TASK REQUIREMENTS: Could you repeat, word for word, the line with "eben bedrohlicher" and every line after it in the records below, leaving out any pictures?

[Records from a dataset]
○ ○ ○ ○ ○ ○ ○
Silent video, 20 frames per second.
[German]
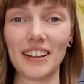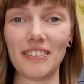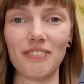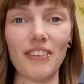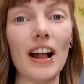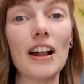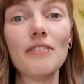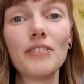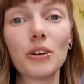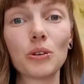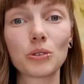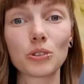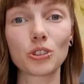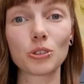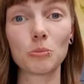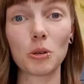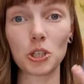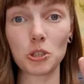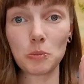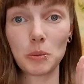Weil wir uns
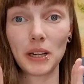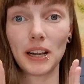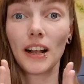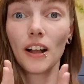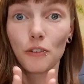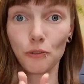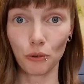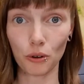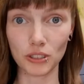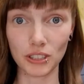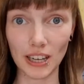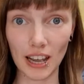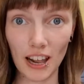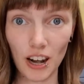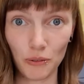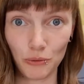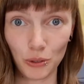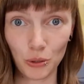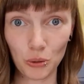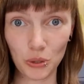zum Beispiel frontal
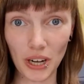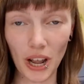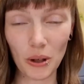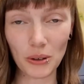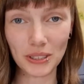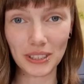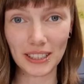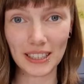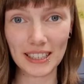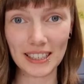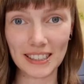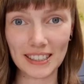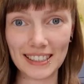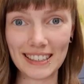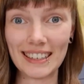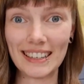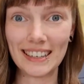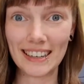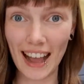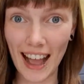auf den Hund ausrichten,
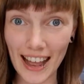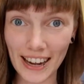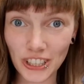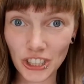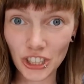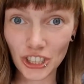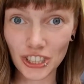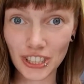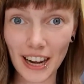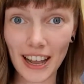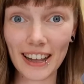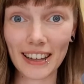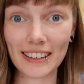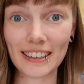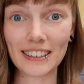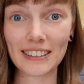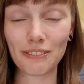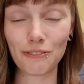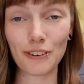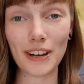ihn
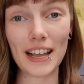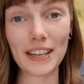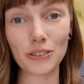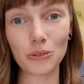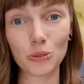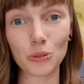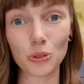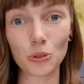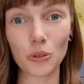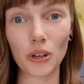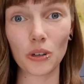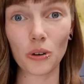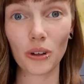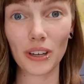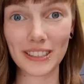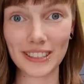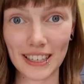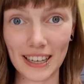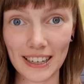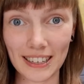anstarren, vielleicht uns sogar noch
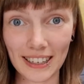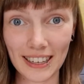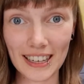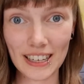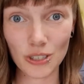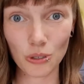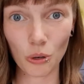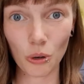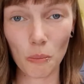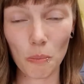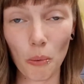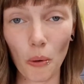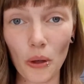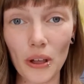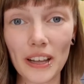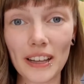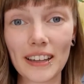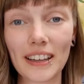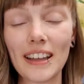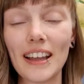in seine Richtung
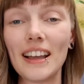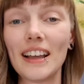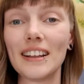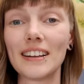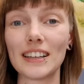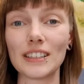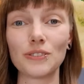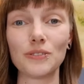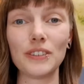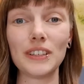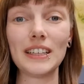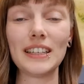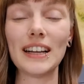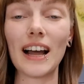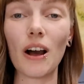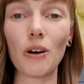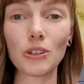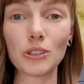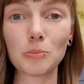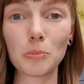beugen, dass wir ihn
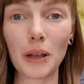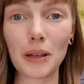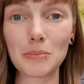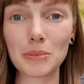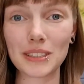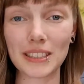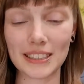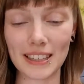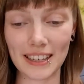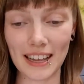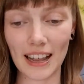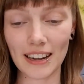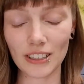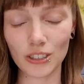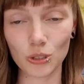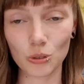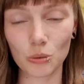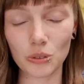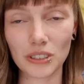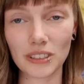ausbremsen, dass er gar
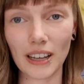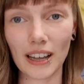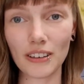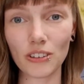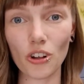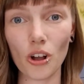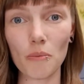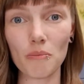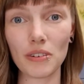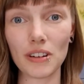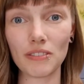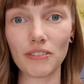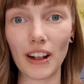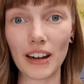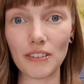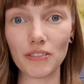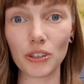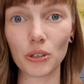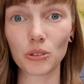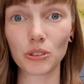nicht zu uns rankommen will,
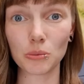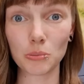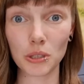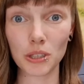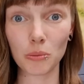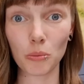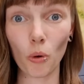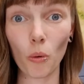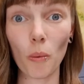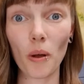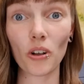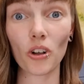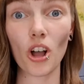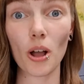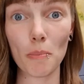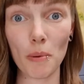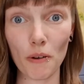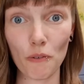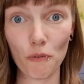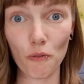weil wir uns mit dem
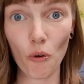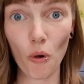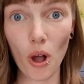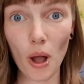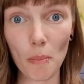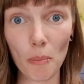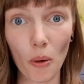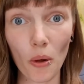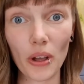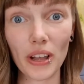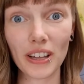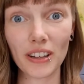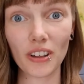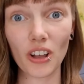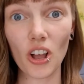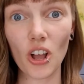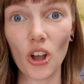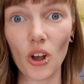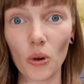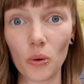Oberkörper
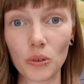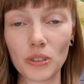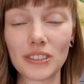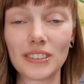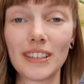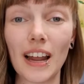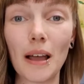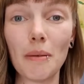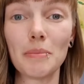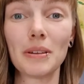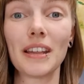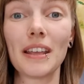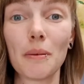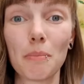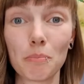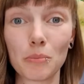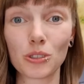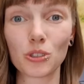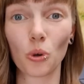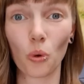vorbeugen und damit
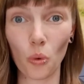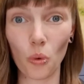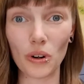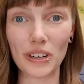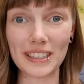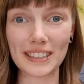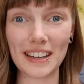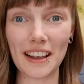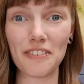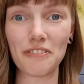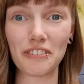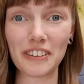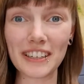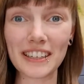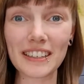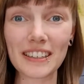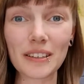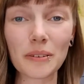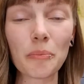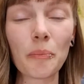eben bedrohlicher
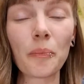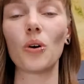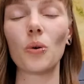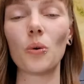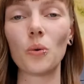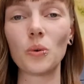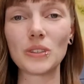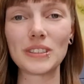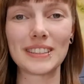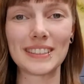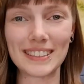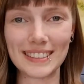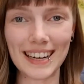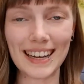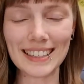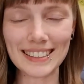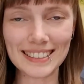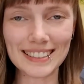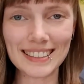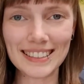wirken. Und
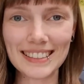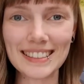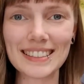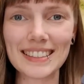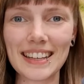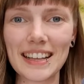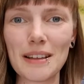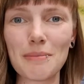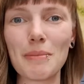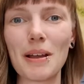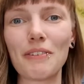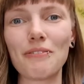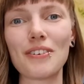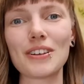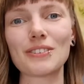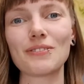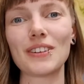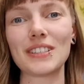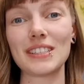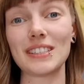das ist eben
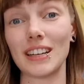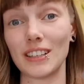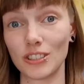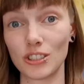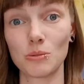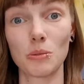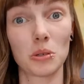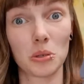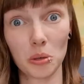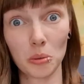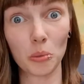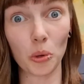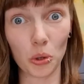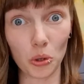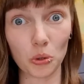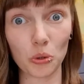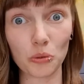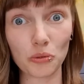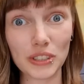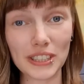etwas, was ich dann zum Beispiel im
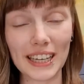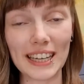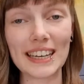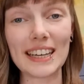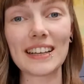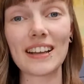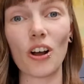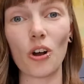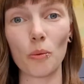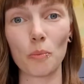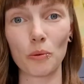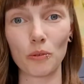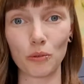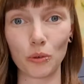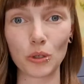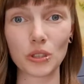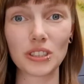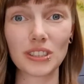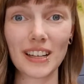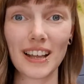Rückruftraining auch
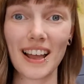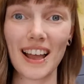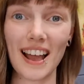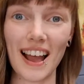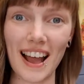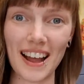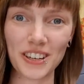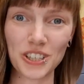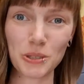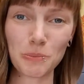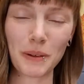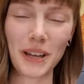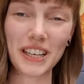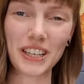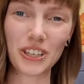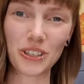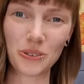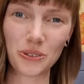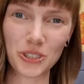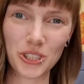bewusst
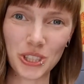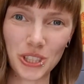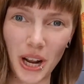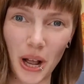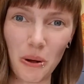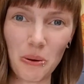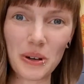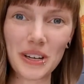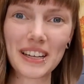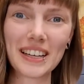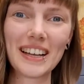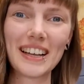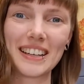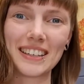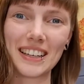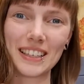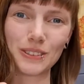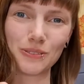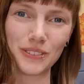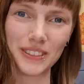anspreche und schaue,
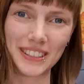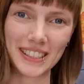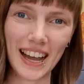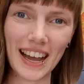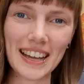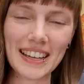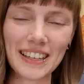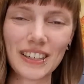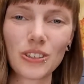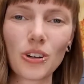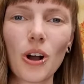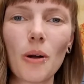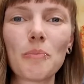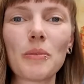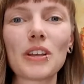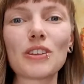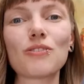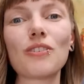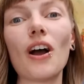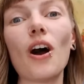dass wir da hinkommen,
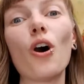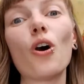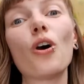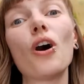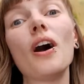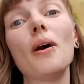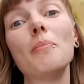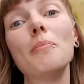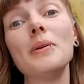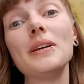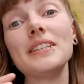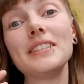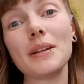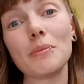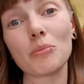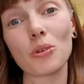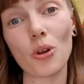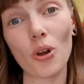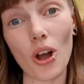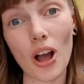dass wir auch mit
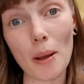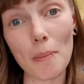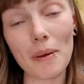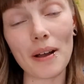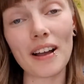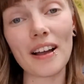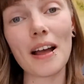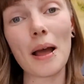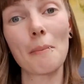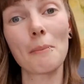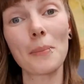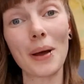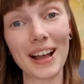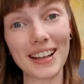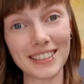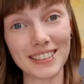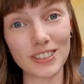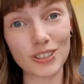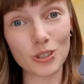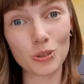dem Körper
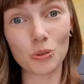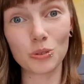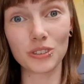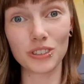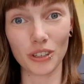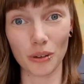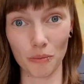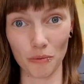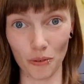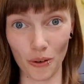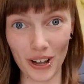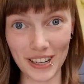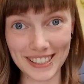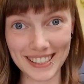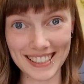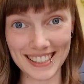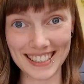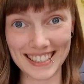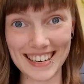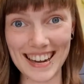passend zu unserem
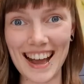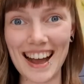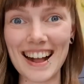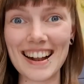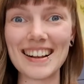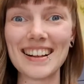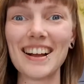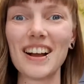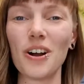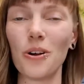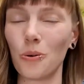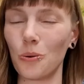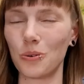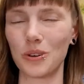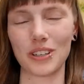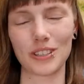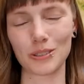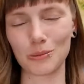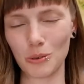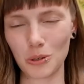Wortsignal
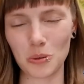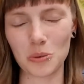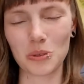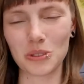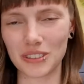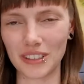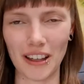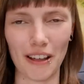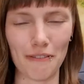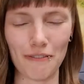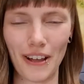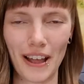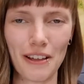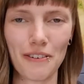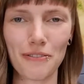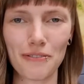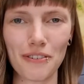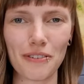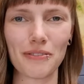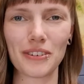oder zum Beispiel unserer
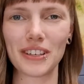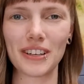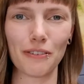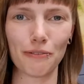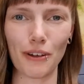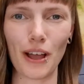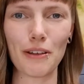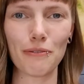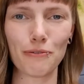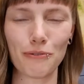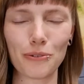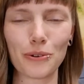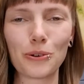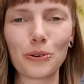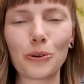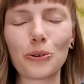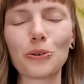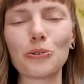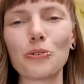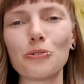Pfeife, wenn wir eine Pfeife für den
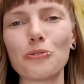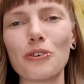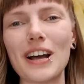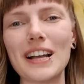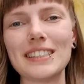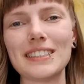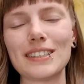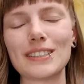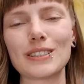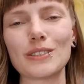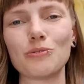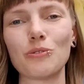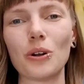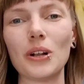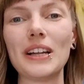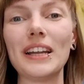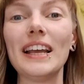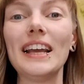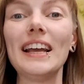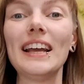Rückruf einsetzen
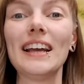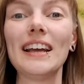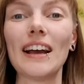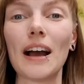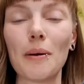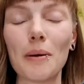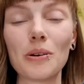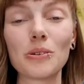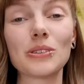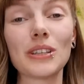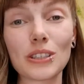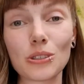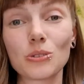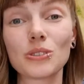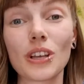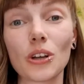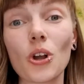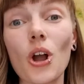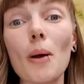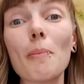wollen, aber und dass
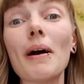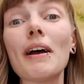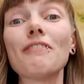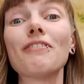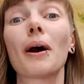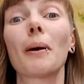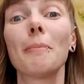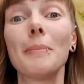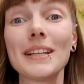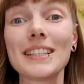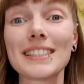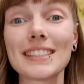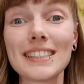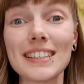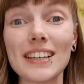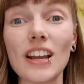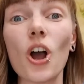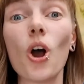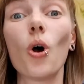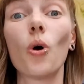unser Körper einfach
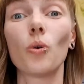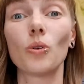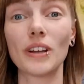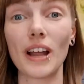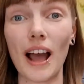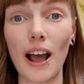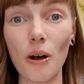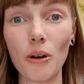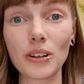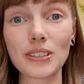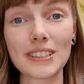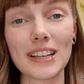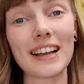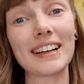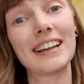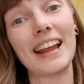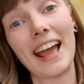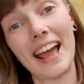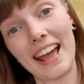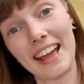mitzieht und auch
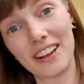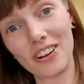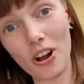sagt, hey,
○ ○ ○ ○ ○ ○ ○
ANSWER BOX:
eben bedrohlicher
wirken. Und
das ist eben
etwas, was ich dann zum Beispiel im
Rückruftraining auch
bewusst
anspreche und schaue,
dass wir da hinkommen,
dass wir auch mit
dem Körper
passend zu unserem
Wortsignal
oder zum Beispiel unserer
Pfeife, wenn wir eine Pfeife für den
Rückruf einsetzen
wollen, aber und dass
unser Körper einfach
mitzieht und auch
sagt, hey,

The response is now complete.